Harness Engineering Playbook
Use this skill to operationalize the practices from OpenAI's Harness Engineering guide in a repo that agents can run against repeatedly and safely.
What To Load
-
Use references/openai-harness-practices.md for the full practice-to-artifact mapping.
-
Use references/rollout-checklist.md for phased adoption in active repos.
-
Use references/wizard-cli.md for Typer wizard command flows.
-
Use assets/templates/ when creating or updating harness files.
Inputs
-
Target repository path.
-
Existing command surface (make , npm , cargo , pytest , etc.).
-
Existing CI workflows and branch protections.
Workflow
-
Baseline the repo and detect existing workflows.
-
Bootstrap harness artifacts and templates.
-
Apply all nine Harness Engineering practices.
-
Run harness audit checks and repair gaps.
-
Iterate after real agent runs.
Step 1: Baseline The Repo
-
Identify language/toolchain and canonical entrypoints.
-
Inventory existing checks, scripts, and CI jobs.
-
Record current pain points for agent runs: setup drift, unclear docs, flaky tests, missing trace IDs, slow loops.
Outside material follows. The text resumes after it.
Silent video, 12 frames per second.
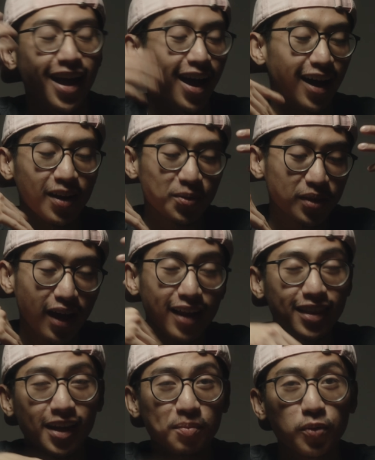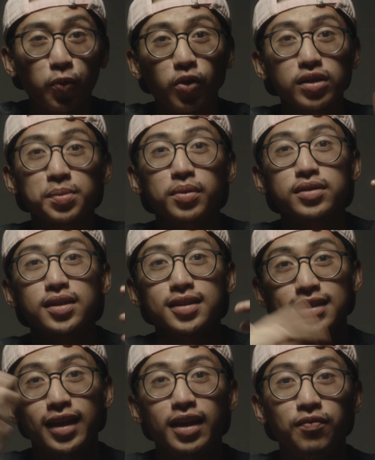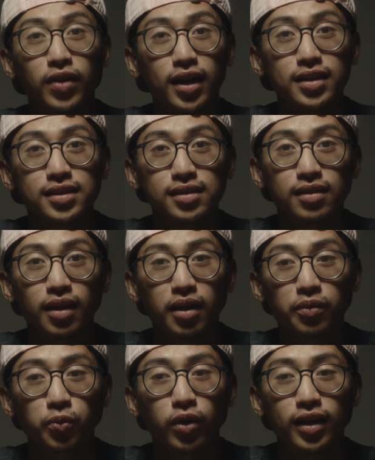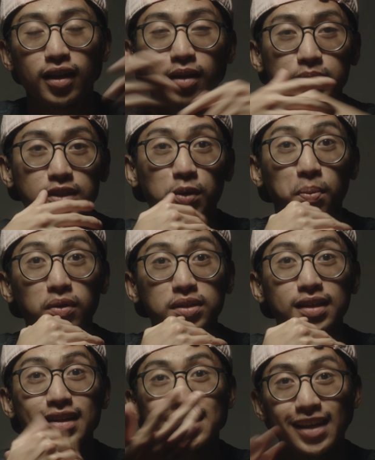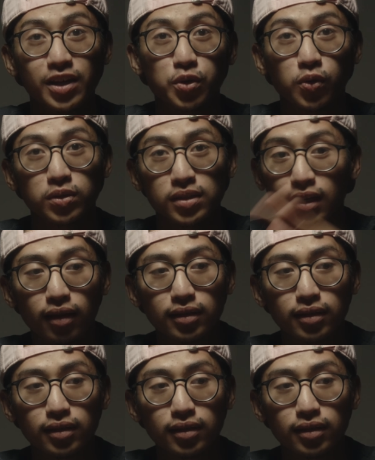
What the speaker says: I think I'm the worst person to take advice when it comes to posting schedules.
Use a short baseline note inside PLANS.md so decisions remain durable.
Step 2: Bootstrap Harness Artifacts
Preferred entrypoint:
python3 scripts/harness_wizard.py init <repo-path> --profile control
Profiles:
-
baseline : only core harness artifacts.
-
control : baseline + control-system primitives.
-
full : control + entropy controls (nightly audit + entropy checks).
Direct shell fallback:
Run:
./scripts/bootstrap_harness.sh <repo-path>
This script installs safe defaults from assets/templates/ :
-
AGENTS.md
-
PLANS.md
-
docs/ARCHITECTURE.md
-
docs/OBSERVABILITY.md
-
Makefile.harness (+ -include Makefile.harness in Makefile )
-
scripts/audit_harness.sh
-
scripts/harness/{smoke,test,lint,typecheck}.sh
-
.github/workflows/harness.yml
By default, existing files are not overwritten. Pass --force to replace template-managed files.
Step 3: Apply The Nine Practices
Implement each practice directly in repo artifacts.
- Make Easy To Do Hard Thing
-
Ensure hard, high-value tasks are one command away (make smoke , make check , make ci ).
-
Keep setup and cleanup scripted.
-
Make smoke checks cheap enough for frequent use.
- Communicate Actionable Constraints With Compact Docs
-
Keep AGENTS.md short, concrete, and command-first.
-
Document non-obvious constraints and guardrails.
-
Keep docs close to code and update with behavior changes.
- Structure Codebase With Strict Boundaries And Flow
-
Define module boundaries in docs/ARCHITECTURE.md .
-
Parse and validate data at boundaries; use typed contracts for internal flow.
-
Prefer one abstraction per module and one clear ownership path.
- Build Observability In From Day 1
-
Emit structured logs/events with correlation IDs.
-
Capture key transitions in long-running workflows.
-
Define minimum observable fields in docs/OBSERVABILITY.md .
- Optimize For Agent Flow, Not Human Flow
-
Treat context as a first-class system dependency.
-
Use PLANS.md for multi-step/multi-hour tasks.
-
Front-load durable context (scope, constraints, checkpoints) so restarts stay cheap.
- Bring Your Own Harness
-
Standardize repo-local wrappers (Makefile.harness , scripts/harness/ ).
-
Wrap local infra actions in deterministic scripts.
-
Make agent behavior reproducible across machines and runs.
- Prototype In Natural Language First
-
Draft logic and tests in prose before coding.
-
Review edge cases in prose and lock acceptance criteria.
-
Translate approved prose into code and tests.
- Invest In Static Analysis And Linting
-
Pin formatter/linter/typechecker versions where practical.
-
Enforce checks in both local workflow and CI.
-
Run static checks before long tests to shorten failure loops.
- Manage Entropy
-
Add periodic audits for docs drift, flaky checks, and dead scripts.
-
Keep templates synchronized with real workflows.
-
Remove stale abstractions quickly to keep agent context clean.
For a detailed artifact matrix, load references/openai-harness-practices.md .
Step 4: Validate
Run:
python3 scripts/harness_wizard.py audit <repo-path>
Treat any MISSING or FAIL result as blocking before calling harness setup complete.
Step 5: Iterate On Real Runs
-
Observe one full agent run from clean checkout to merged change.
-
Patch harness gaps immediately.
-
Re-run audit.
-
Keep AGENTS.md , PLANS.md , and architecture docs aligned with current behavior.
Adaptation Rules
-
Preserve existing project conventions and replace templates incrementally.
-
Do not overwrite user-authored files without explicit approval.
-
Keep command names stable; change internals behind wrappers.
-
Favor deterministic, scriptable workflows over ad-hoc interactive steps.